[Recommended topics in this issue] must-read for IoT practitioners: HUAWEI CLOUD experts will give you a detailed explanation of the development of LiteOS modules and their implementation principles.

Abstract: Focal Loss can be regarded as the core. In fact, it is to use a suitable function to measure the contribution of difficult and easy to classify samples to the total loss.

This article is shared from the Huawei Cloud Community " Technical Dry Goods | A Better Understanding of Focal Loss Based on MindSpore", the original author: chengxiaoli.

Today we update the Focal Loss of Kaiming Great God. It is the loss function proposed by the Kaiming Great God team in their paper Focal Loss for Dense Object Detection. It uses it to improve the effect of image object detection. New work by ICCV2017RBG and Kaiming Great God ( https://arxiv.org/pdf/1708.02002.pdf ).

scenes to be used

Recently, I have been working on the direction related to facial expressions. The number of DataSets in this field is not large, and there is often a problem of imbalance between positive and negative samples. Generally speaking, there are two ways to solve the problem of the imbalance in the number of positive and negative samples:

1. Design a sampling strategy , which generally resamples a small number of samples

2. The design of Loss generally to assign weights to samples of different categories

This article is about Focal Loss in the second strategy.

theoretical analysis

Paper analysis

We know that object detection is generally divided into two categories according to its process. One type is two stage detector (such as the very classic Faster R-CNN, RFCN requires a region proposal detection algorithm), and the second type is one stage detector (such as SSD, YOLO series, which does not require a region proposal, and direct regression detection) algorithm).
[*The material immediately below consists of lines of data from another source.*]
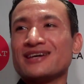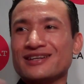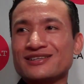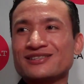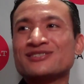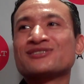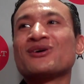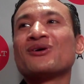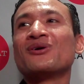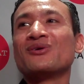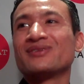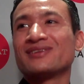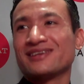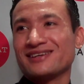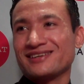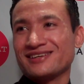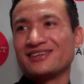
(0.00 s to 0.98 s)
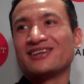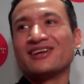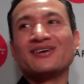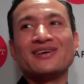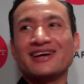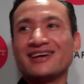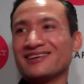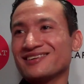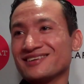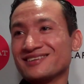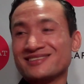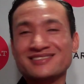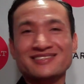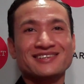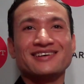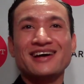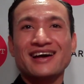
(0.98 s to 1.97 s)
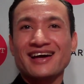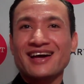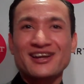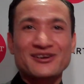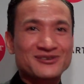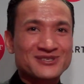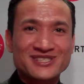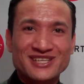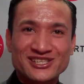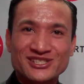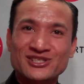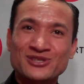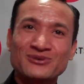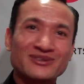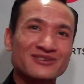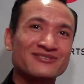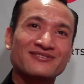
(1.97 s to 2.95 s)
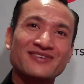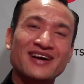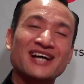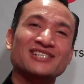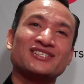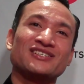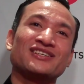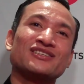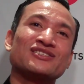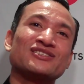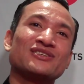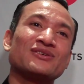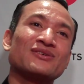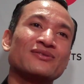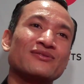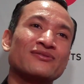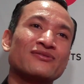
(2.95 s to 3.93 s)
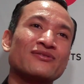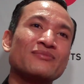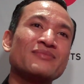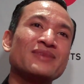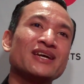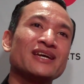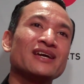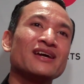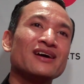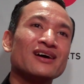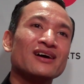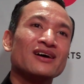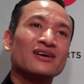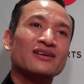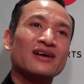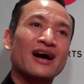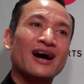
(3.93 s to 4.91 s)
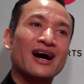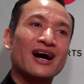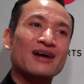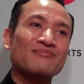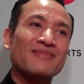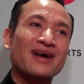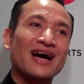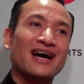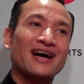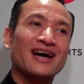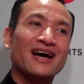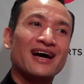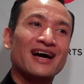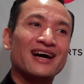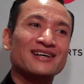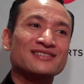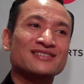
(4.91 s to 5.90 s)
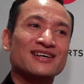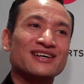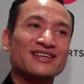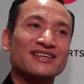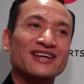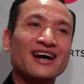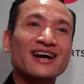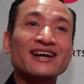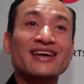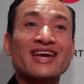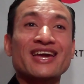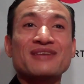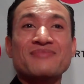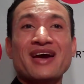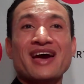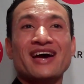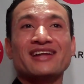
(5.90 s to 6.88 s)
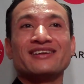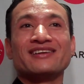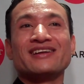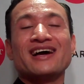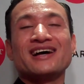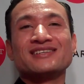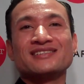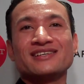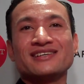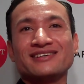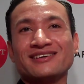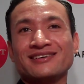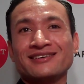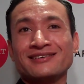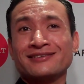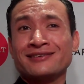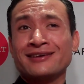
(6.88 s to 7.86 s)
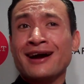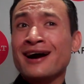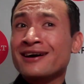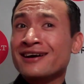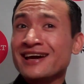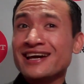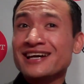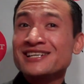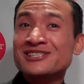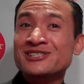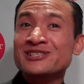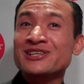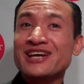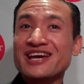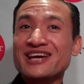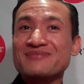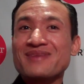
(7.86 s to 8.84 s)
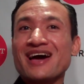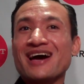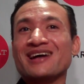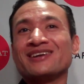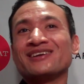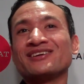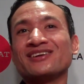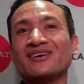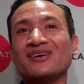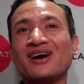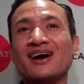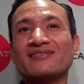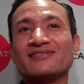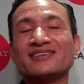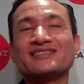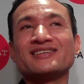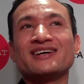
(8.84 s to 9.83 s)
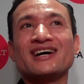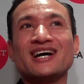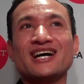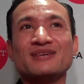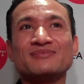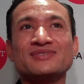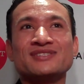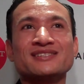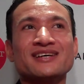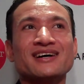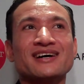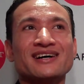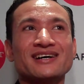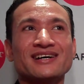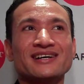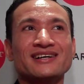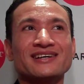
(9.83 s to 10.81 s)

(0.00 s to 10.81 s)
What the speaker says: it's told in its a heterosexual fashion, and so for me, as a young gay man and as a young Asian gay man, oftentimes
For the first type of algorithm, a high accuracy rate can be achieved, but the speed is slower. Although the speed can be increased by reducing the number of proposals or reducing the resolution of the input image, the speed is not improved qualitatively.
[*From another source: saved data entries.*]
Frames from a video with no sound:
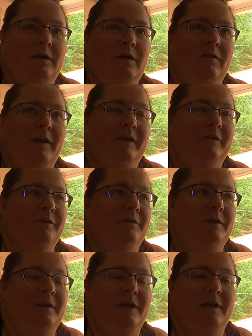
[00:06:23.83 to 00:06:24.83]
collector
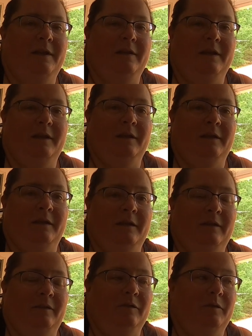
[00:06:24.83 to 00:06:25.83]
than anything.
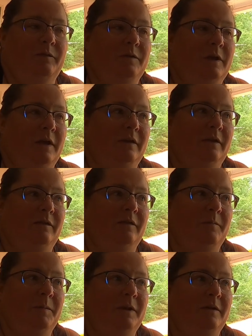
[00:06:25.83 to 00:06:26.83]
So if you get
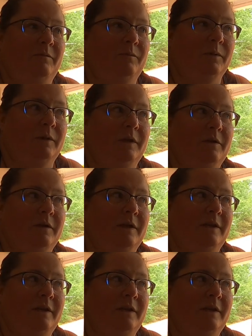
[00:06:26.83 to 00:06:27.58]
some in really good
For the second type of algorithm, the speed is very fast, but the accuracy is not as good as the first type.

So the goal is: the starting point of focal loss is to hope that the one-stage detector can reach the accuracy of the two-stage detector

So,Why?and result?

What caused this? The Reason is: Class Imbalance (positive and negative sample imbalance), caused by the imbalance of the sample category.

We know that in the field of object detection, an image may generate thousands of candidate locations, but only a few of them contain objects, which leads to imbalances in categories. So what are the consequences of unbalanced categories? Quoting the two consequences of the original text:

(1) training is inefficient as most locations are easy negatives that contribute no useful learning signal;
(2) en masse, the easy negatives can overwhelm training and lead to degenerate models.

It means that the number of negative samples is too large (samples belonging to the background), which account for most of the total loss, and most of them are easy to classify, so the optimization direction of the model is not what we want. In this way, the network cannot learn useful information and cannot accurately classify objects. In fact, there are some algorithms to deal with the problem of unbalanced categories, such as OHEM (online hard example mining). The main idea of OHEM can be summarized in one sentence of the original text: In OHEM each example is scored by its loss, non-maximum suppression (nms ) is then applied, and a minibatch is constructed with the highest-loss examples. Although the OHEM algorithm increases the weight of misclassified samples, the OHEM algorithm ignores samples that are easy to classify.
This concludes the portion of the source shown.